30 Percent of Regional Chiefs Implicated in Corruption: Ministry Spokesman
More than a third of the 470 regional heads voted into office since 2004 have been implicated in corruption cases, the government revealed on Monday.
Reydonnyzar Moenek, a spokesman for the Home Affairs Ministry, said 37 percent of the regional heads, or 174 officials, had been named witnesses or suspects in various graft cases.
“Seventy percent of them have been convicted in court and removed from office,” he said.
Reydonnyzar blamed the high rate of corruption among regional leaders on their wide and often non-political backgrounds — people entering elected office from such backgrounds generally understood very little about the bureaucracy, including regional finances, the Ministry spokesman said.
Reydonnyzar said that such misunderstandings often inadvertently led officials to carry out procedural violations that prompted graft charges, “when in fact they never meant to commit corruption.”
In addition, Reydonnyzar said the appointment of incompetent or genuinely corrupt officials to important posts by the regional heads in exchange for helping in their campaigns also led, in an indirect manner, to the regional heads involvement in graft.

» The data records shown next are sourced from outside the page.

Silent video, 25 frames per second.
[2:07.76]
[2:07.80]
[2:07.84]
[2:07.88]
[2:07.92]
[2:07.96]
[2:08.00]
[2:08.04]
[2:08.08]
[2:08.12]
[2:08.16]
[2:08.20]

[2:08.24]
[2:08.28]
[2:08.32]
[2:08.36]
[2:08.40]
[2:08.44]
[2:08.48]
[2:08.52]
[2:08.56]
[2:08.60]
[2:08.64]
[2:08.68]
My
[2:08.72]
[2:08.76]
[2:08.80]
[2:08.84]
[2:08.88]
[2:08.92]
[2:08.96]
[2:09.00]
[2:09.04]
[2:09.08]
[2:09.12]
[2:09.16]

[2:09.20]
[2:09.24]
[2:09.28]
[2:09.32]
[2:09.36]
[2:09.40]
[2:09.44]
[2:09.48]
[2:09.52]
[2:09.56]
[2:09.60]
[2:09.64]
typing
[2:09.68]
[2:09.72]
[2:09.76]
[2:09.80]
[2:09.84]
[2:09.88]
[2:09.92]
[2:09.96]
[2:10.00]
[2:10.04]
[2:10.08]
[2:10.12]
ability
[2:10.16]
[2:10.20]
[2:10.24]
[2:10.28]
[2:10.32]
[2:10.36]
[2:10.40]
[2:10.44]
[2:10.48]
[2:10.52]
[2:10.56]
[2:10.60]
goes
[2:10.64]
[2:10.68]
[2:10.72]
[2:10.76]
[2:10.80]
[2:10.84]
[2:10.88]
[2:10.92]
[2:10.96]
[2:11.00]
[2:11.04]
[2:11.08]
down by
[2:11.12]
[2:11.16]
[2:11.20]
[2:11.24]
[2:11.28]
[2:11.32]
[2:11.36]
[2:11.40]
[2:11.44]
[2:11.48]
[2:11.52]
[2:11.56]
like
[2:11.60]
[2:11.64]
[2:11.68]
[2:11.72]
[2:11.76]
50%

And some regional heads openly and knowingly engaged in corruption and regularly embezzled funds from local coffers to pay back campaign contributions, Reydonnyzar added.

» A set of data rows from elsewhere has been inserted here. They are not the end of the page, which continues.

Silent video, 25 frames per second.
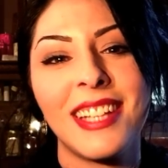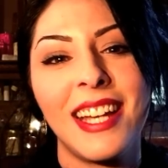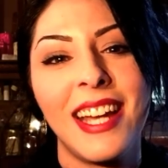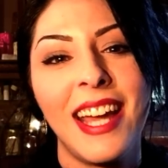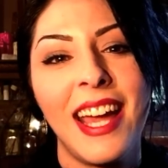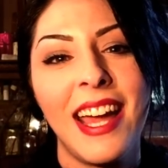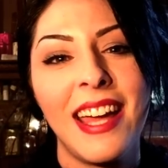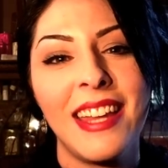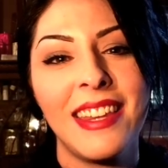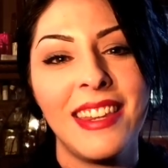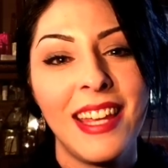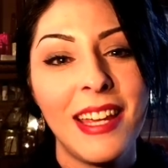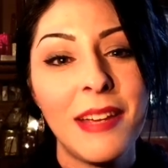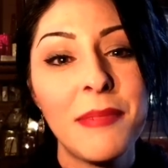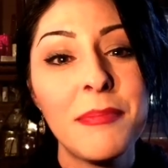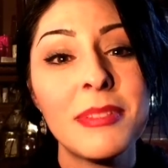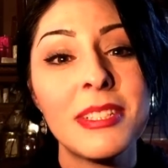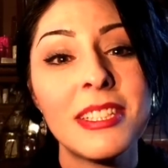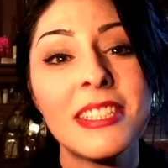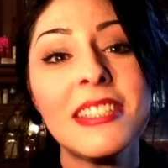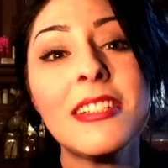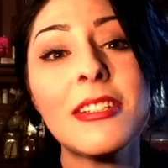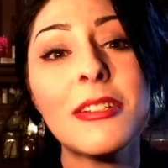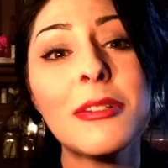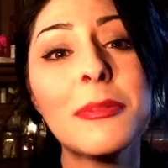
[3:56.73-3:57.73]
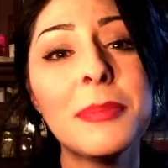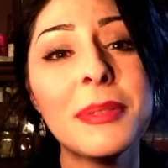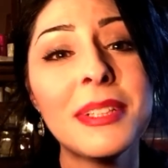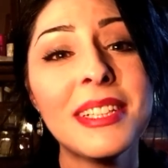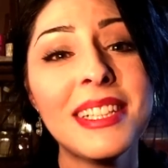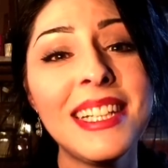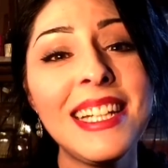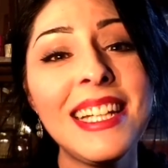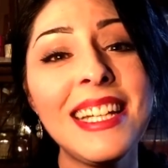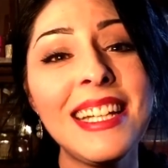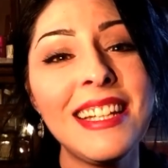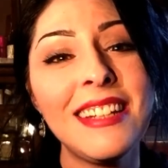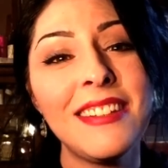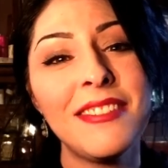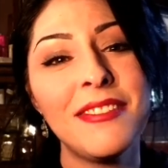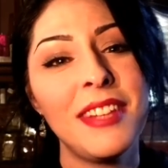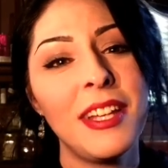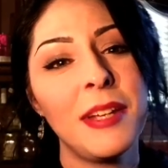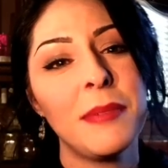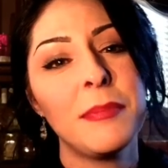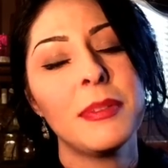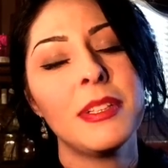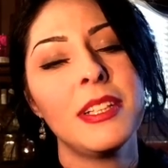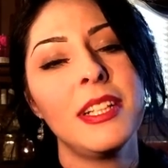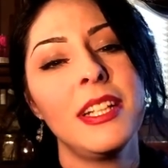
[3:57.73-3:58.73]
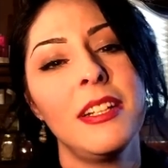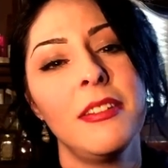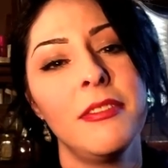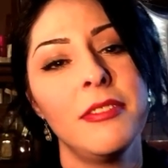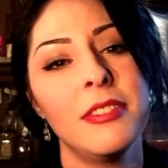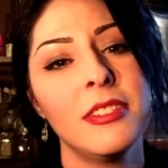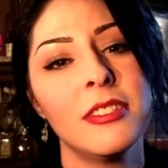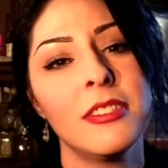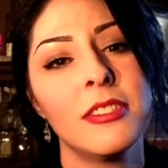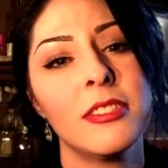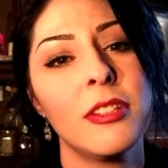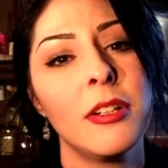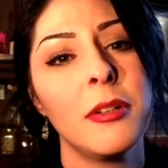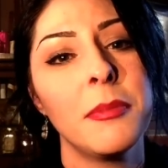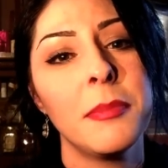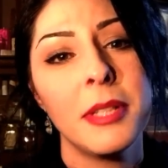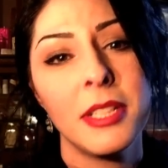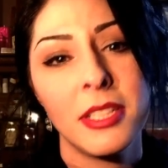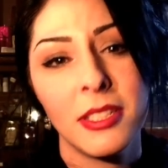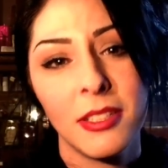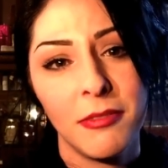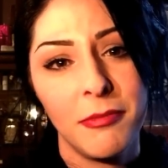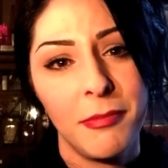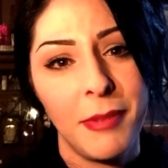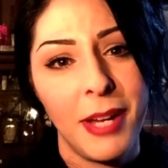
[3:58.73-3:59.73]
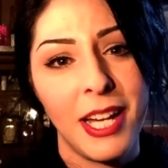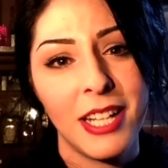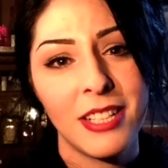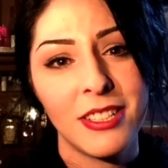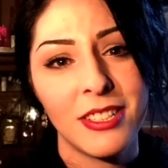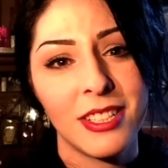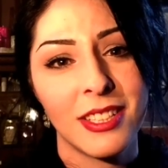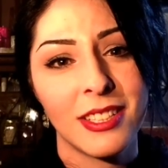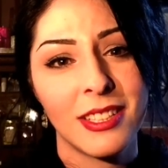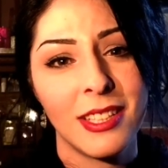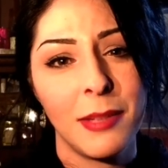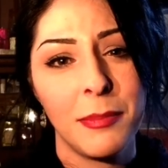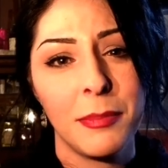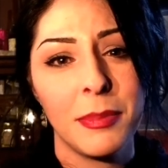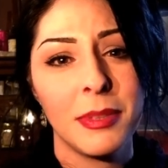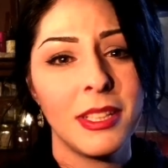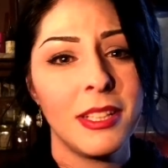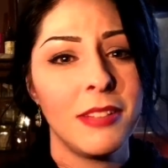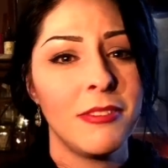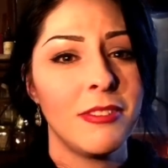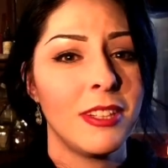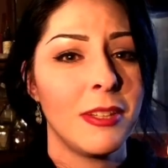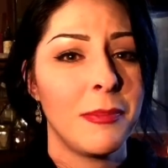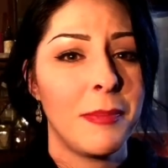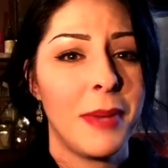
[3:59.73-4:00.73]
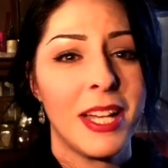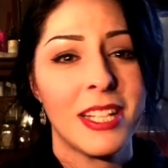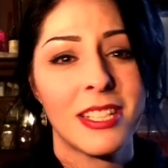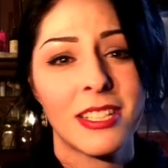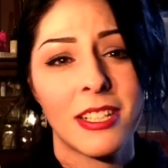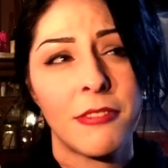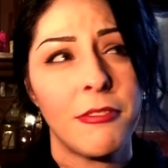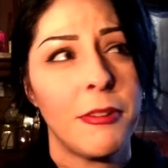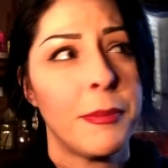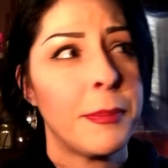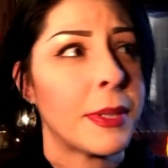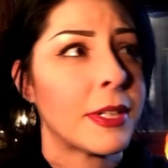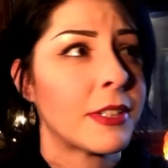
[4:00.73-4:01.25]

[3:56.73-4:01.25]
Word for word: They ha they still believe. They believe in so much of magic. They believe in the magic of a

Reydonnyzar said the ministry appreciated the work by law enforcement officers to crack down on corrupt officials and help clean up the bureaucracy.
“We hope they continue to go after these corrupt officials all over the country, obviously in a fair and just manner,” the spokesman said.
The ministry notes that regional heads are not the only problem. Since 2004, the ministry has granted permission for police to question nearly 3,000 regional legislators in a variety of cases. A third of the 2,976 cases center on graft, but others involve assault, fraud, sexual abuse and murder.